In the records below, find the line holding "[0:00.90-0:01.80]" and the line holding "Transcript: Um, yeah.". Set down both, with every line between them, exactly.

::::

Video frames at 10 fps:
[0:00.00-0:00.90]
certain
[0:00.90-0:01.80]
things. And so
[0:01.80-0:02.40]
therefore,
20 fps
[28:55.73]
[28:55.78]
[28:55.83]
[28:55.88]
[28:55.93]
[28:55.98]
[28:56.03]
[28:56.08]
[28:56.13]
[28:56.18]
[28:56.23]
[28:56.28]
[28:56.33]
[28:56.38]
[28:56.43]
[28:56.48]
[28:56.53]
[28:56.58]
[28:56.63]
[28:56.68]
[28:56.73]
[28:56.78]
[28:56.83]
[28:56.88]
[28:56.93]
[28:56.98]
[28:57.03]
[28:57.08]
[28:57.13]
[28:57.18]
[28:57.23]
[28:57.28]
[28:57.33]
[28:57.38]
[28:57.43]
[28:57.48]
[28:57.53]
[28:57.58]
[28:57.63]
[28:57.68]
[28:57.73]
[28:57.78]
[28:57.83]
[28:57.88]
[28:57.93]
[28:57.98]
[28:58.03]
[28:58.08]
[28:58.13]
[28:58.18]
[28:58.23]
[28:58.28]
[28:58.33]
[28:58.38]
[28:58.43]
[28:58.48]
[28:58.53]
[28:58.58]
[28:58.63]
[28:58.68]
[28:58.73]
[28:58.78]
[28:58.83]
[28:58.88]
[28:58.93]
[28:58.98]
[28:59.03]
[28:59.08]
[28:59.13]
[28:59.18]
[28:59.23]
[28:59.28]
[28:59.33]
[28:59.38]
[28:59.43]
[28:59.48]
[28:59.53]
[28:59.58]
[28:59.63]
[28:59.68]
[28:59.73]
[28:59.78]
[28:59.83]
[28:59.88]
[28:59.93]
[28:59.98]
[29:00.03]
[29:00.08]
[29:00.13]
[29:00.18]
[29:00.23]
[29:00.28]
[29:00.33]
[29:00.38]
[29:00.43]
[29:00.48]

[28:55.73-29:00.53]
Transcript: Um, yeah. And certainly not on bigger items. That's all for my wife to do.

::::

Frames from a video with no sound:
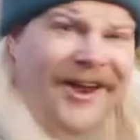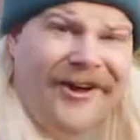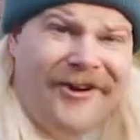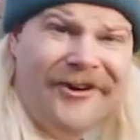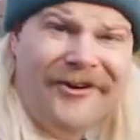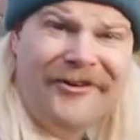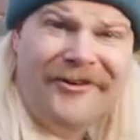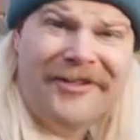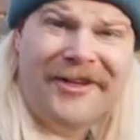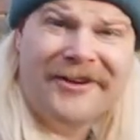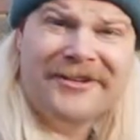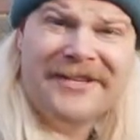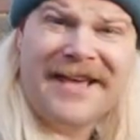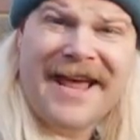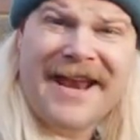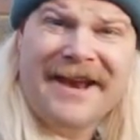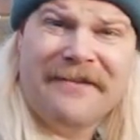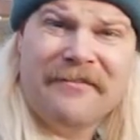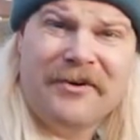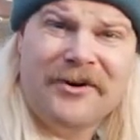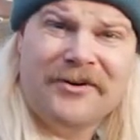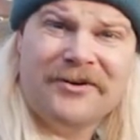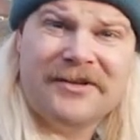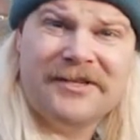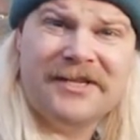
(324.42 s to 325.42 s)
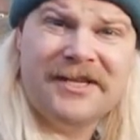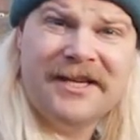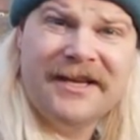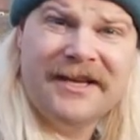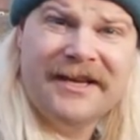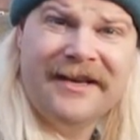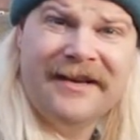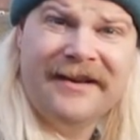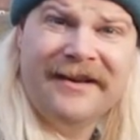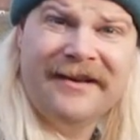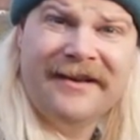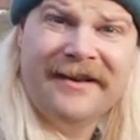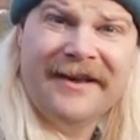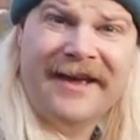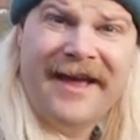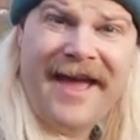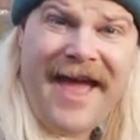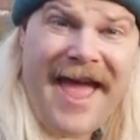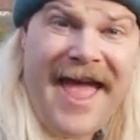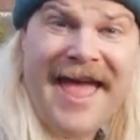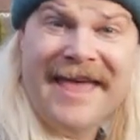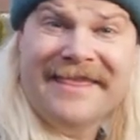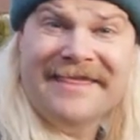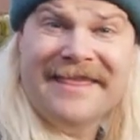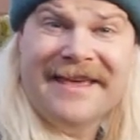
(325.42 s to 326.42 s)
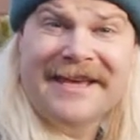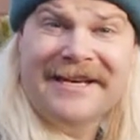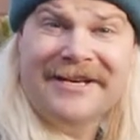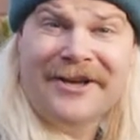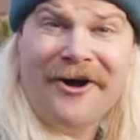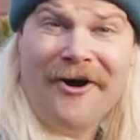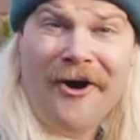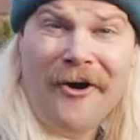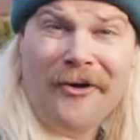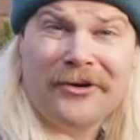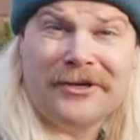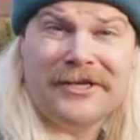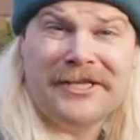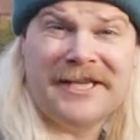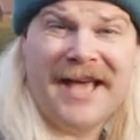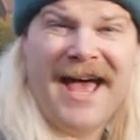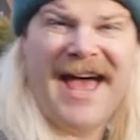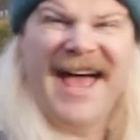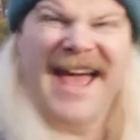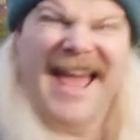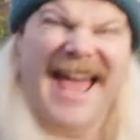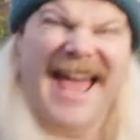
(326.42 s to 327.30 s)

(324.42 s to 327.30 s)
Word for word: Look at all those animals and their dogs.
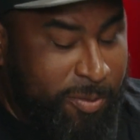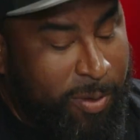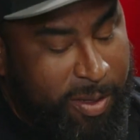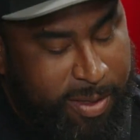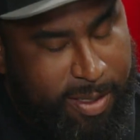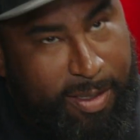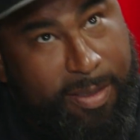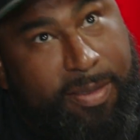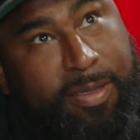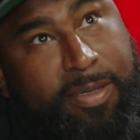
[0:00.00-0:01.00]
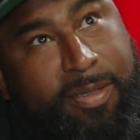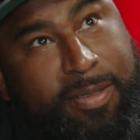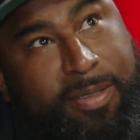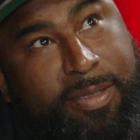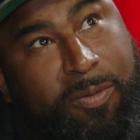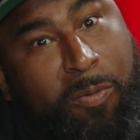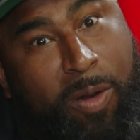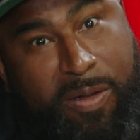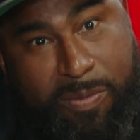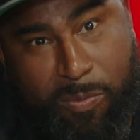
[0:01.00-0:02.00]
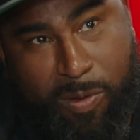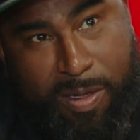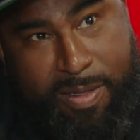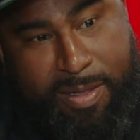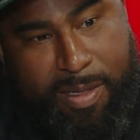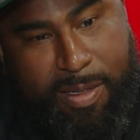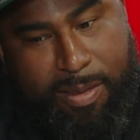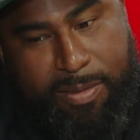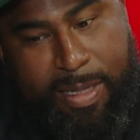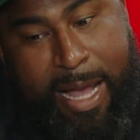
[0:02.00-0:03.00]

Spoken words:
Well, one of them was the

::::

Response to the task:
[0:00.90-0:01.80]
things. And so
[0:01.80-0:02.40]
therefore,
20 fps
[28:55.73]
[28:55.78]
[28:55.83]
[28:55.88]
[28:55.93]
[28:55.98]
[28:56.03]
[28:56.08]
[28:56.13]
[28:56.18]
[28:56.23]
[28:56.28]
[28:56.33]
[28:56.38]
[28:56.43]
[28:56.48]
[28:56.53]
[28:56.58]
[28:56.63]
[28:56.68]
[28:56.73]
[28:56.78]
[28:56.83]
[28:56.88]
[28:56.93]
[28:56.98]
[28:57.03]
[28:57.08]
[28:57.13]
[28:57.18]
[28:57.23]
[28:57.28]
[28:57.33]
[28:57.38]
[28:57.43]
[28:57.48]
[28:57.53]
[28:57.58]
[28:57.63]
[28:57.68]
[28:57.73]
[28:57.78]
[28:57.83]
[28:57.88]
[28:57.93]
[28:57.98]
[28:58.03]
[28:58.08]
[28:58.13]
[28:58.18]
[28:58.23]
[28:58.28]
[28:58.33]
[28:58.38]
[28:58.43]
[28:58.48]
[28:58.53]
[28:58.58]
[28:58.63]
[28:58.68]
[28:58.73]
[28:58.78]
[28:58.83]
[28:58.88]
[28:58.93]
[28:58.98]
[28:59.03]
[28:59.08]
[28:59.13]
[28:59.18]
[28:59.23]
[28:59.28]
[28:59.33]
[28:59.38]
[28:59.43]
[28:59.48]
[28:59.53]
[28:59.58]
[28:59.63]
[28:59.68]
[28:59.73]
[28:59.78]
[28:59.83]
[28:59.88]
[28:59.93]
[28:59.98]
[29:00.03]
[29:00.08]
[29:00.13]
[29:00.18]
[29:00.23]
[29:00.28]
[29:00.33]
[29:00.38]
[29:00.43]
[29:00.48]

[28:55.73-29:00.53]
Transcript: Um, yeah. And certainly not on bigger items. That's all for my wife to do.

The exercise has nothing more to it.